Stored data

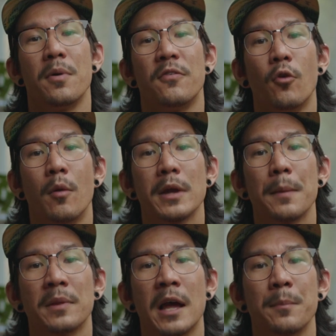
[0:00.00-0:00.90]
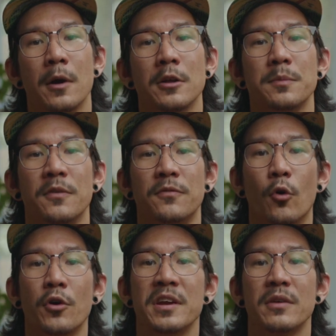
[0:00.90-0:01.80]
Performing a black balance
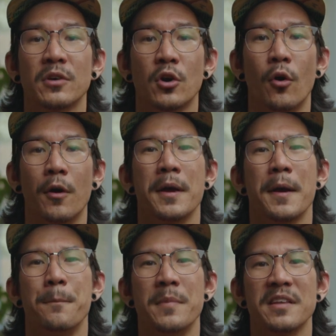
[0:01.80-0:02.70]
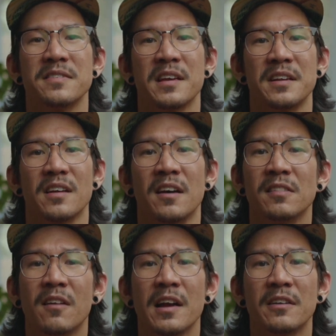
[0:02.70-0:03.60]
before you hit record means that it's
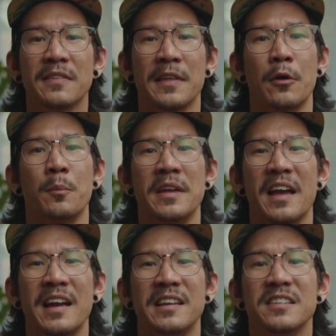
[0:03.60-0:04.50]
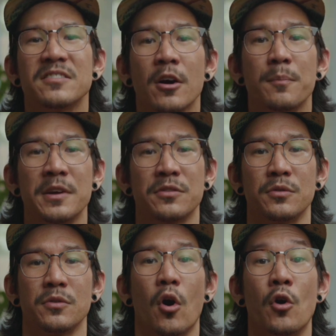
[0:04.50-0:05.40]
unlikely that there'll be any stuck
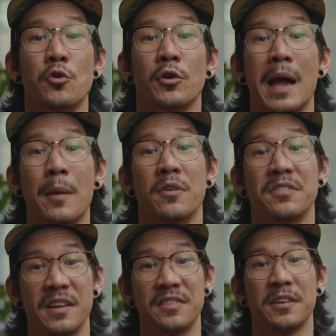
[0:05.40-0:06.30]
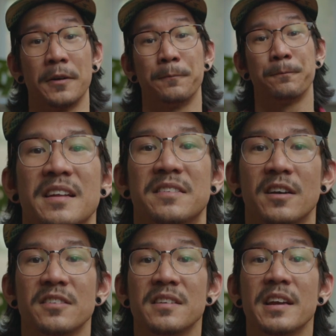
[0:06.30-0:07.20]
pixels on your camera's sensor. It
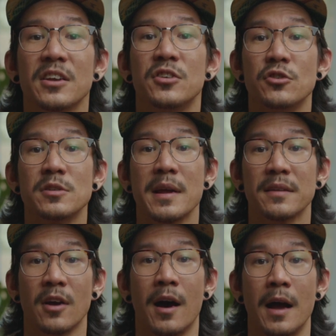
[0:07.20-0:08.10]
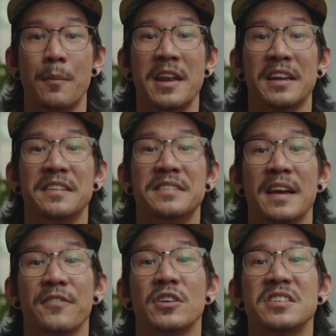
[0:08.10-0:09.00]
doesn't take a huge amount of time and it can
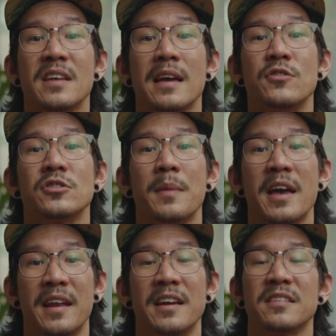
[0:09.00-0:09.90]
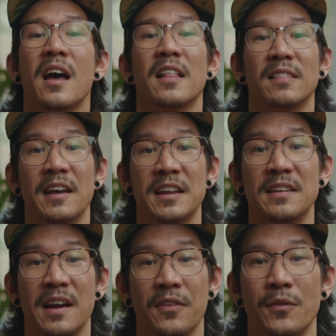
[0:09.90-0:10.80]
definitely save you some headaches later
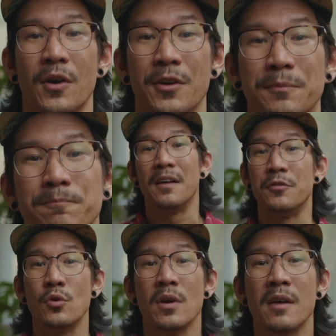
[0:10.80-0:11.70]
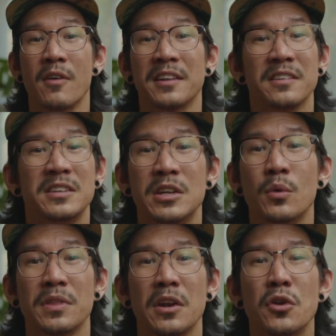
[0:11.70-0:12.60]
down the road. Have you ever had to deal
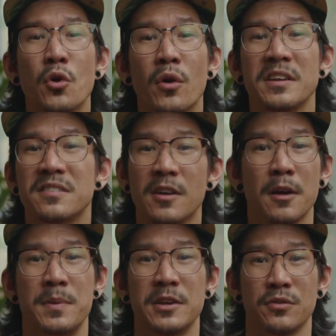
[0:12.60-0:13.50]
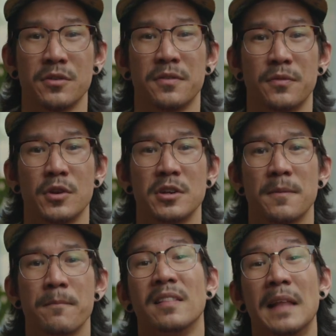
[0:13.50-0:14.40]
with an annoying stuck pixel on your footage?
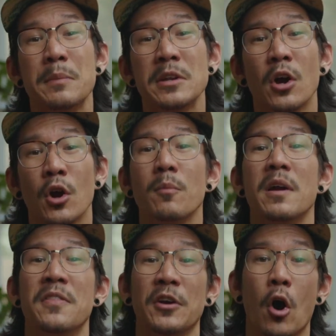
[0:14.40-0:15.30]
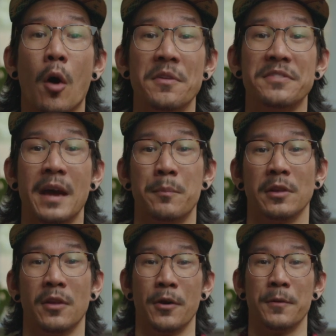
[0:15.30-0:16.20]
Let me know in the comments down
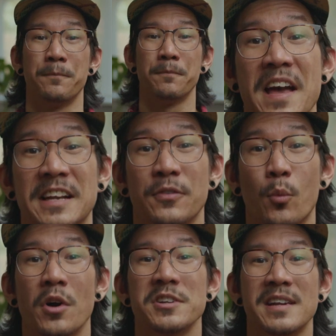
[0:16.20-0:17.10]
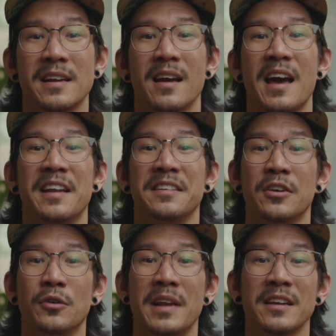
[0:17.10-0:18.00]
below. Thanks for watching, and
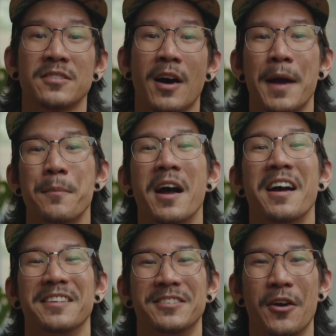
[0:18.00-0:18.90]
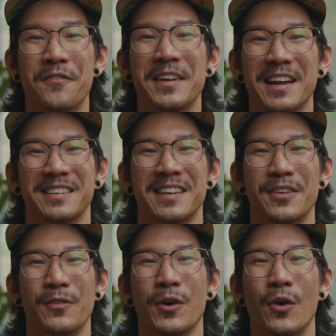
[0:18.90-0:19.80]
until next time, don't forget to
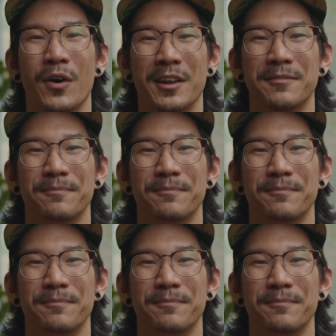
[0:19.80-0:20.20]
hit record.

• _Task goal_
Precisely the lines from the one containing "[0:14.40-0:15.30]" to the end of the data above, both included, should be printed; leave the pictures out.

• _Response to the exercise_
[0:14.40-0:15.30]
[0:15.30-0:16.20]
Let me know in the comments down
[0:16.20-0:17.10]
[0:17.10-0:18.00]
below. Thanks for watching, and
[0:18.00-0:18.90]
[0:18.90-0:19.80]
until next time, don't forget to
[0:19.80-0:20.20]
hit record.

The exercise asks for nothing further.